Morgana thought her uncle’s complexion in high colour. She turned to check the boxes, counting carefully to discover who it was he and half the gentlemen in the house visited.

 

In the fifth box over sat a brightly clad, auburn-haired woman holding court to several gentlemen who flocked around her. Her dress, while not scandalously low cut, none the less displayed to advantage her ample bosom. She looked the very paragon of fashion and gaiety. The woman caught Morgana’s eye and smiled.

‘Who is she?’ Morgana asked Sloane.

He frowned. ‘No one you should know, Miss Hart.’
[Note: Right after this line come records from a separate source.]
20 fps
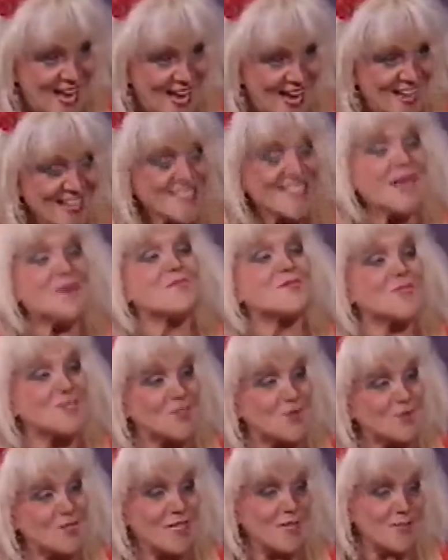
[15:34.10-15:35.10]
Yes,
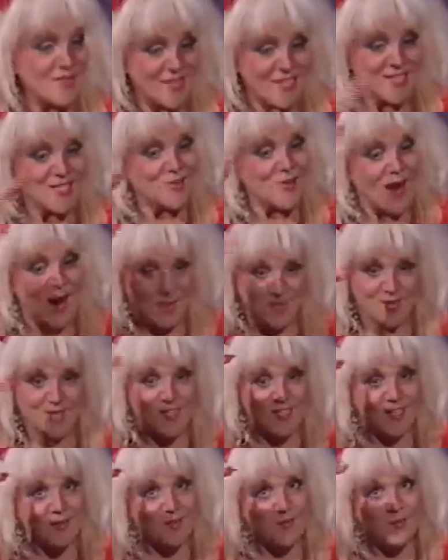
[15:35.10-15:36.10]
absolutely, because
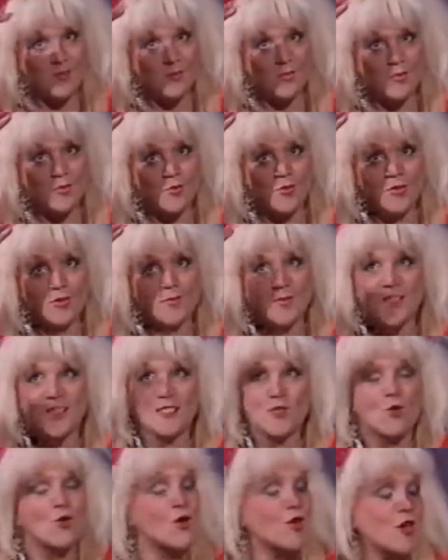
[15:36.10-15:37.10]
we'll be
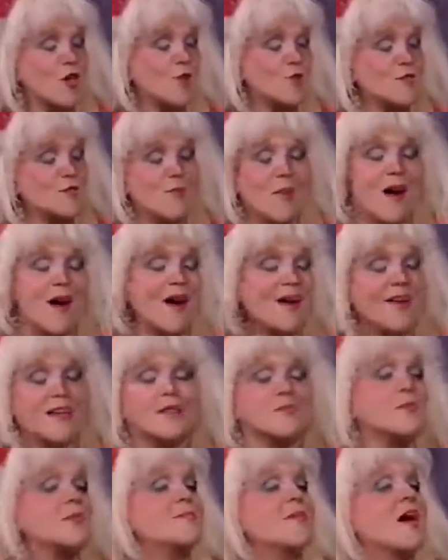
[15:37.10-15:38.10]
so close by,
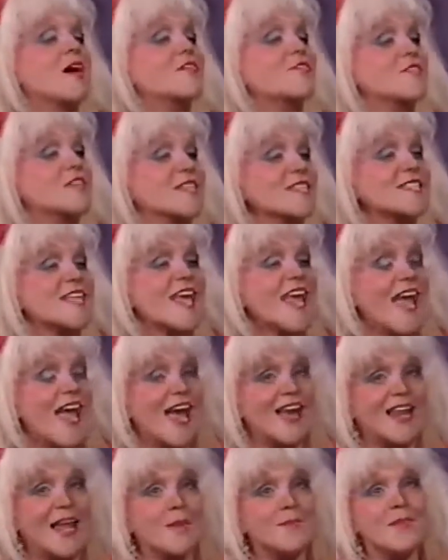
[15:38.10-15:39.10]
it'll be marvelous.
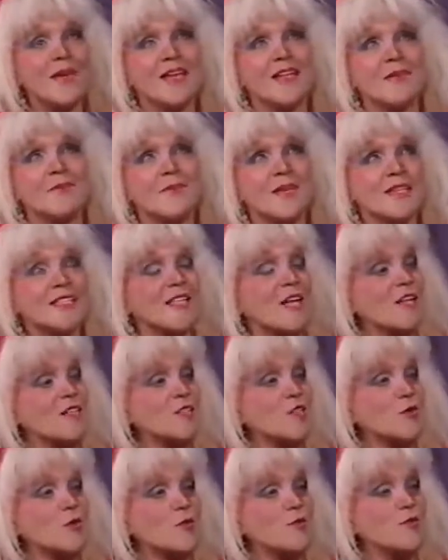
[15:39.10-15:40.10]
And I made a mix
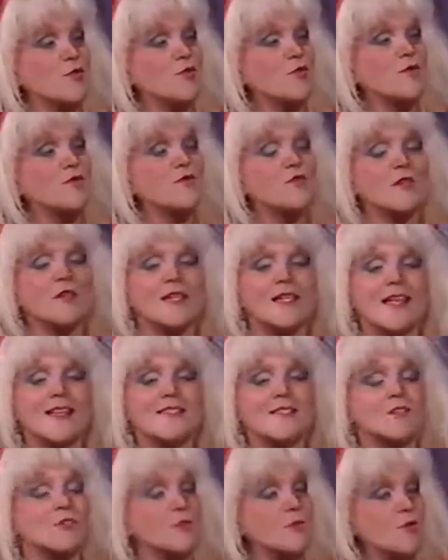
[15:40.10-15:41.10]
also with beautiful
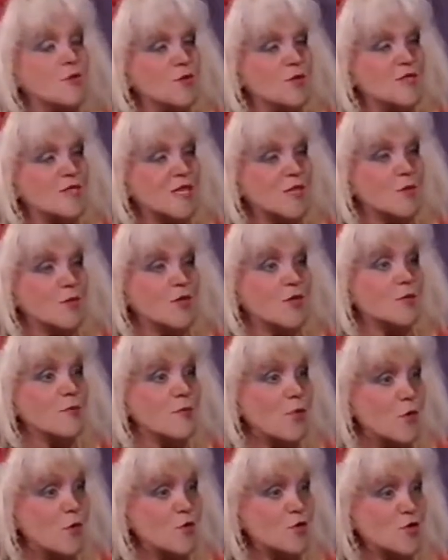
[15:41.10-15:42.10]
classical music with
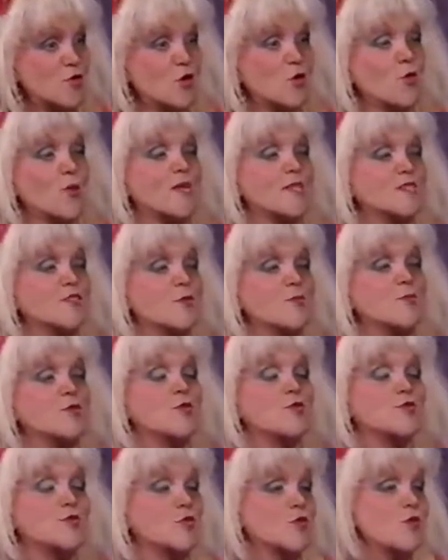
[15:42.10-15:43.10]
composers, the greatest
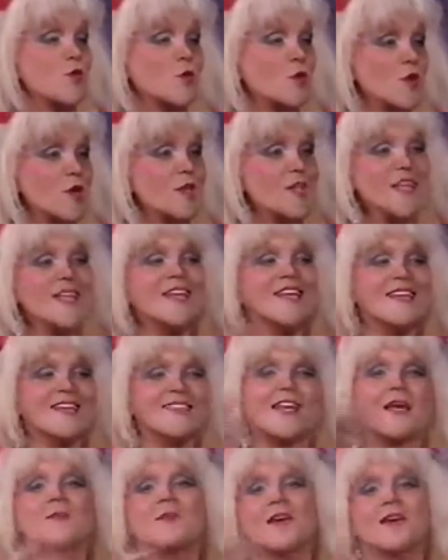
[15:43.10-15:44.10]
composers of the world.
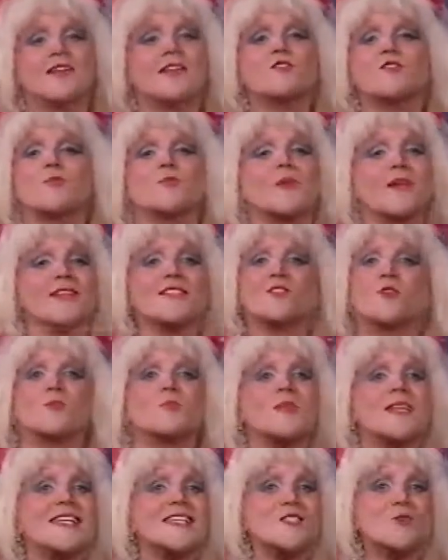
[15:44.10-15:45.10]
So I make an interplay. So
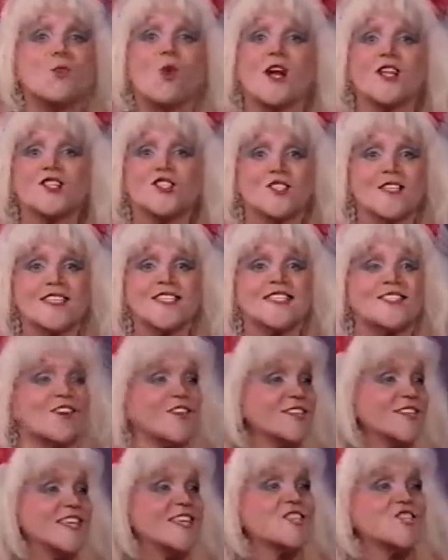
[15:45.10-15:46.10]
please watch this
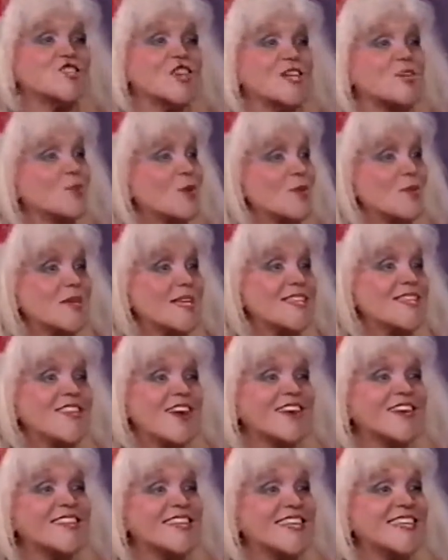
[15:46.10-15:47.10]
starting January
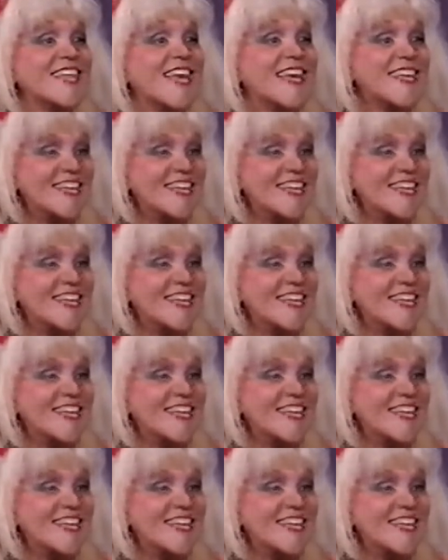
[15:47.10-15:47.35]
1989.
Morgana glanced back at the woman. ‘Why not? Is she a demi-rep?’

He drew her from the edge of the box, making her turn away from the audience. ‘It would be best for you not to ask about such women.’

She pursed her lips. ‘I am not missish, Mr Sloane, as you well know. My uncle and Lord Poltrop visited that box. I saw them. I would like to know who she is.’

He shushed her again, something that always raised her hackles ever since she’d been a small child. She gave him a direct stare and waited.

He returned the stare, much too long for her to be comfortable. Finally, he spoke, ‘That is Harriette Wilson. She is a celebrated courtesan and not the sort of person a young lady of your station should know about.’

Morgana persisted, now more out of a desire to deflate his sudden prosiness than out of curiosity about the captivating Harriette Wilson. ‘Do you know her?’

He paused, their gazes still locked. ‘I am acquainted with her.’

She opened her mouth to ask him what he meant by that, when Hannah hurried over. Her friend had left, and she’d undoubtedly noticed her gentleman-of-choice had engaged in a brief conversation with someone other than herself.

The orchestra sounded its first chords and they all took their seats, Morgana feeling more stimulated by the brief conversation with Mr Sloane than anything else of that evening. She consoled herself that, since Sloane was Hannah’s probable fiancé, she might have other opportunities to converse with him.

She peeked at him. He would make an interesting friend, and she could content herself with that. Her gaze wandered back to Harriette Wilson. No one in that box paid the least attention to the performance on stage. They were riveted on Miss Wilson, who exuded self-assurance and charm, as well as a frankly sensuous appearance.

Even Morgana could recognise her allure, though she could not explain it. Suffice to say the gentlemen flocked around her, even though she was not a young woman, perhaps even near her father’s age.

Miss Wilson looked in the direction of their box, but not at Morgana this time. At Sloane.

What precisely had Sloane meant by being ‘acquainted’ with the celebrated courtesan?